I actually got slightly shocked when I first came over the @CompileStatic - most of my Groovy stuff compiled just fine right away when I added the @CompileStatic over it. I had at least expected Closures to immediately be banned, but no. Sometimes I forget the annotation, and I get annoyed why things crash in runtime, and then I see the IntelliJ "greyness" over a part in the code, slap on @CompileStatic, and lo and behold - it turns red. It would have been caught by the compiler, but since it is dynamic, it _might_ have worked, so the compiler can't stop you from calling toStriing().. I love Types.

So my point is this: It works already! Typing is fantastic, and Groovy is in my eyes a fine typed language! I just find it sad that a language which has so much niceness with it, is dynamically typed by default, and not the other way: The dynamic abilities is the optional part which you can opt-in to use on specific parts.

Configscript is something "outside" of the groovy files.
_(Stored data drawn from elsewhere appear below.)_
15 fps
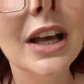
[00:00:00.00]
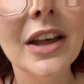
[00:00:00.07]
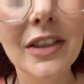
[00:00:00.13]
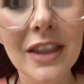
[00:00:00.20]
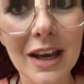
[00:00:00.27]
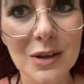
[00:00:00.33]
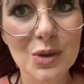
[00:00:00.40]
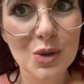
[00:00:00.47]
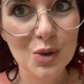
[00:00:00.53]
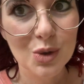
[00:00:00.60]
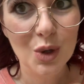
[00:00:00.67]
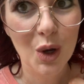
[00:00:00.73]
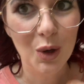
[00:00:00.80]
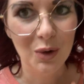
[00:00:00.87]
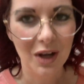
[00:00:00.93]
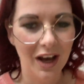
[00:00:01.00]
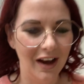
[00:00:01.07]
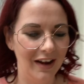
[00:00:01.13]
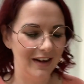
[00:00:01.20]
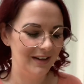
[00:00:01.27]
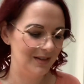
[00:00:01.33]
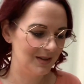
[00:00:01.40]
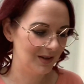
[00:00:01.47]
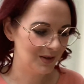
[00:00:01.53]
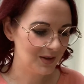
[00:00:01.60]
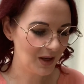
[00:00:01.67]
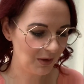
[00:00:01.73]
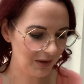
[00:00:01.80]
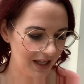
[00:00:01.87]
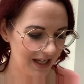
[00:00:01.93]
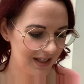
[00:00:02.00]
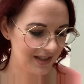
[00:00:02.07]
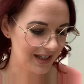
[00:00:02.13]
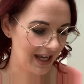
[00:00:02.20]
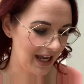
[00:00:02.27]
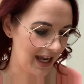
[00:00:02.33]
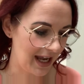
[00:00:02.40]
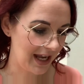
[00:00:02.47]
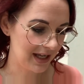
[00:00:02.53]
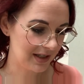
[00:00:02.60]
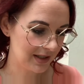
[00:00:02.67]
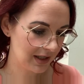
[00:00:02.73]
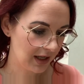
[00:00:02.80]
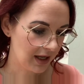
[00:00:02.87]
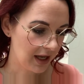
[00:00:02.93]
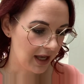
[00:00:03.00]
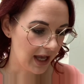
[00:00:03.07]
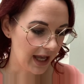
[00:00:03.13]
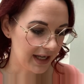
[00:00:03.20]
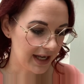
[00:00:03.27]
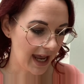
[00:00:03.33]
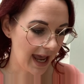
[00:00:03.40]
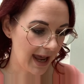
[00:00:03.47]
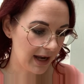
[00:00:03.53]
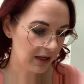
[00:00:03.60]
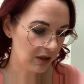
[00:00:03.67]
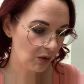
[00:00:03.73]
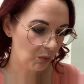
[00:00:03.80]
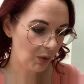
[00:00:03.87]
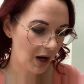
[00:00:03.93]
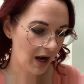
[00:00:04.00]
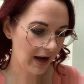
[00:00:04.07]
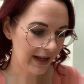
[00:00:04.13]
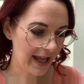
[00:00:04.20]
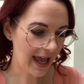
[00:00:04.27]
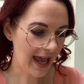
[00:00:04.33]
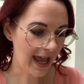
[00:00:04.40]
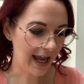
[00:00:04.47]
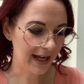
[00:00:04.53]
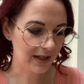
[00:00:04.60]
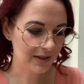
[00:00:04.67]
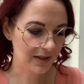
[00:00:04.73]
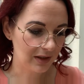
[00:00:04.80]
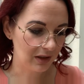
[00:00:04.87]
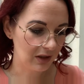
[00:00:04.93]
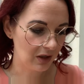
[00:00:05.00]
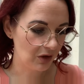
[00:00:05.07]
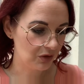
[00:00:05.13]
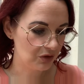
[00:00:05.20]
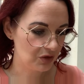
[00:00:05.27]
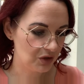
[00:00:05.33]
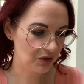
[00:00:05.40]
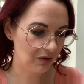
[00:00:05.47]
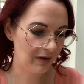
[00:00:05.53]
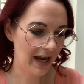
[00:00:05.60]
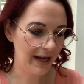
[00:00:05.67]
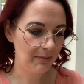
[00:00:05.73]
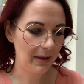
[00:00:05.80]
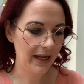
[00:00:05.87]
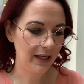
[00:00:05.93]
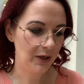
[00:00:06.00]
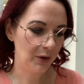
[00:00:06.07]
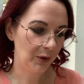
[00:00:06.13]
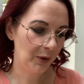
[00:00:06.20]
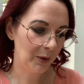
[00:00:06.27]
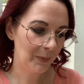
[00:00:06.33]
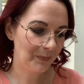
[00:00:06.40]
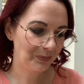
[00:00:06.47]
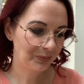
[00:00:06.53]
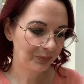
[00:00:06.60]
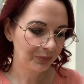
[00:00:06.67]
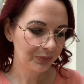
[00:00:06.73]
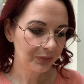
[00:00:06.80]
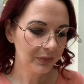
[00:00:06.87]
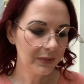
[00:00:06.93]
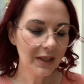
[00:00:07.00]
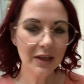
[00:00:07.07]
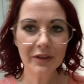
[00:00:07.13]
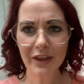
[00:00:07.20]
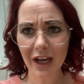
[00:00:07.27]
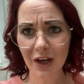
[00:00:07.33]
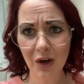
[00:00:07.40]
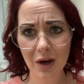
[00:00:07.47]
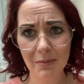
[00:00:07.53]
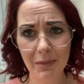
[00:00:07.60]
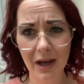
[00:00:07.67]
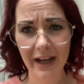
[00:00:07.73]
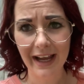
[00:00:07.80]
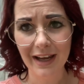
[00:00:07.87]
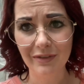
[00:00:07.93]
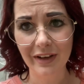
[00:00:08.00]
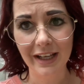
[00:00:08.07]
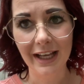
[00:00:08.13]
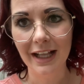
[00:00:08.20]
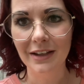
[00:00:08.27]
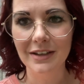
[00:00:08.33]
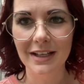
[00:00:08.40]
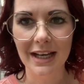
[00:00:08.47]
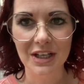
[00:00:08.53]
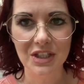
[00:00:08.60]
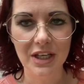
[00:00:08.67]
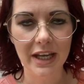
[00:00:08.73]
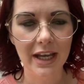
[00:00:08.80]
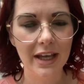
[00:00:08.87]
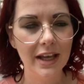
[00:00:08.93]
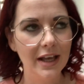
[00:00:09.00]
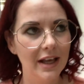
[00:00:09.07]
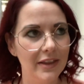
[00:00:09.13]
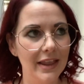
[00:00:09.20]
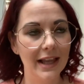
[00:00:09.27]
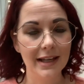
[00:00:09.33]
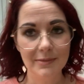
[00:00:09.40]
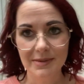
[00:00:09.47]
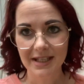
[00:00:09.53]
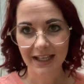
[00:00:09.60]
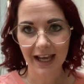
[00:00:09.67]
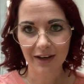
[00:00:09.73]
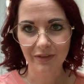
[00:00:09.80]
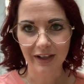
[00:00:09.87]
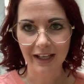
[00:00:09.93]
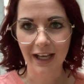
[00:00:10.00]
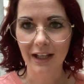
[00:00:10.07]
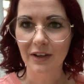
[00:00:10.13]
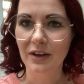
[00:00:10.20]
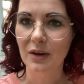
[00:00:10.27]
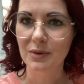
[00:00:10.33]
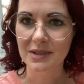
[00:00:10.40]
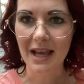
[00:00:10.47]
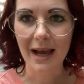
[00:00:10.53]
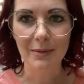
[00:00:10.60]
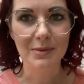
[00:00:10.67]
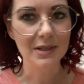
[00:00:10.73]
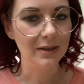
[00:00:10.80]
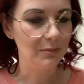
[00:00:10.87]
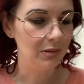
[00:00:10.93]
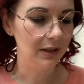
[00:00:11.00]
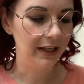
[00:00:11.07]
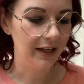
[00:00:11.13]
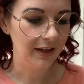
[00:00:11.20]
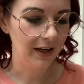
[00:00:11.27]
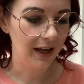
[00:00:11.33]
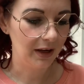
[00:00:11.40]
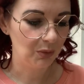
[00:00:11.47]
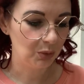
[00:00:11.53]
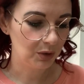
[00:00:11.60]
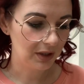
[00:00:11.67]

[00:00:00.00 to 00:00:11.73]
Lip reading: That's so nice. So this is an NYX lingerie makeup that I got in my advent calendar last year. That lipstick advent calendar was absolutely brilliant. I would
And that immediately makes things more problematic: this option needs to be part of any compile stage, in any build, and the IDEs.

Anway, I just wanted to chip in an opinion from a fan - but based on the reactions, it doesn't really seem like it will happen!
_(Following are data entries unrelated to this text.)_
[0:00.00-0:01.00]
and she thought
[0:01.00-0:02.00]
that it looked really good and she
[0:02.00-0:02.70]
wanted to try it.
Hey, this literally just hit me when about to hit "Add comment": *What about a different file-ending for statically compiled groovy files?! "HelloWorld.groovys"!*

> Consider statically typed/compiled as default for Groovy 3.0
> ------------------------------------------------------------
>
>                 Key: GROOVY-8329
>                 URL: https://issues.apache.org/jira/browse/GROOVY-8329
>             Project: Groovy
>          Issue Type: New Feature
>            Reporter: Endre Stølsvik
>
> Personally, I do not understand why anyone would ever want to drop typing from JVM based languages (or in any other language, for that matter). Thus, I only started using Groovy "for real" when I discovered the @CompileStatic annotation, which really made everything great!
> If I could choose, I'd go for statically typed by default, with @DynamicCompile or somesuch as an annotation I could turn on for methods that uses the XML parsing features etc.
> To me, it seems like more and more people are realizing that statically typed languages is the way to go, notice e.g. TypeScript, Facebook's retrofitting of types onto PHP with Hack, and even PHP's own typing in PHP 7.
> Now with Kotlin joining the fray of JVM-based languages, whose literally first two words on the wepage is "statically typed", getting special support in Spring, and - notably - getting full support in Gradle, I'd say that this applies more than ever. If Groovy "looses Gradle" to Kotlin due to the ability to get a statically typed build script (oh, the joy!), I believe Groovy will have a much harder time attracting new users. Turning Groovy into one of the statically typed JVM languages, instead of hampering users with "everything is an Object"-based runtime resolution, will increase the appeal of the language.
> The 3.0 can be a great point to change this. It could of course be reverted back to previous logic by some -D switch (would need support in IDEs too, I guess), or by sticking some magic "whole-sale annotation" at the top of the source file, or something like this.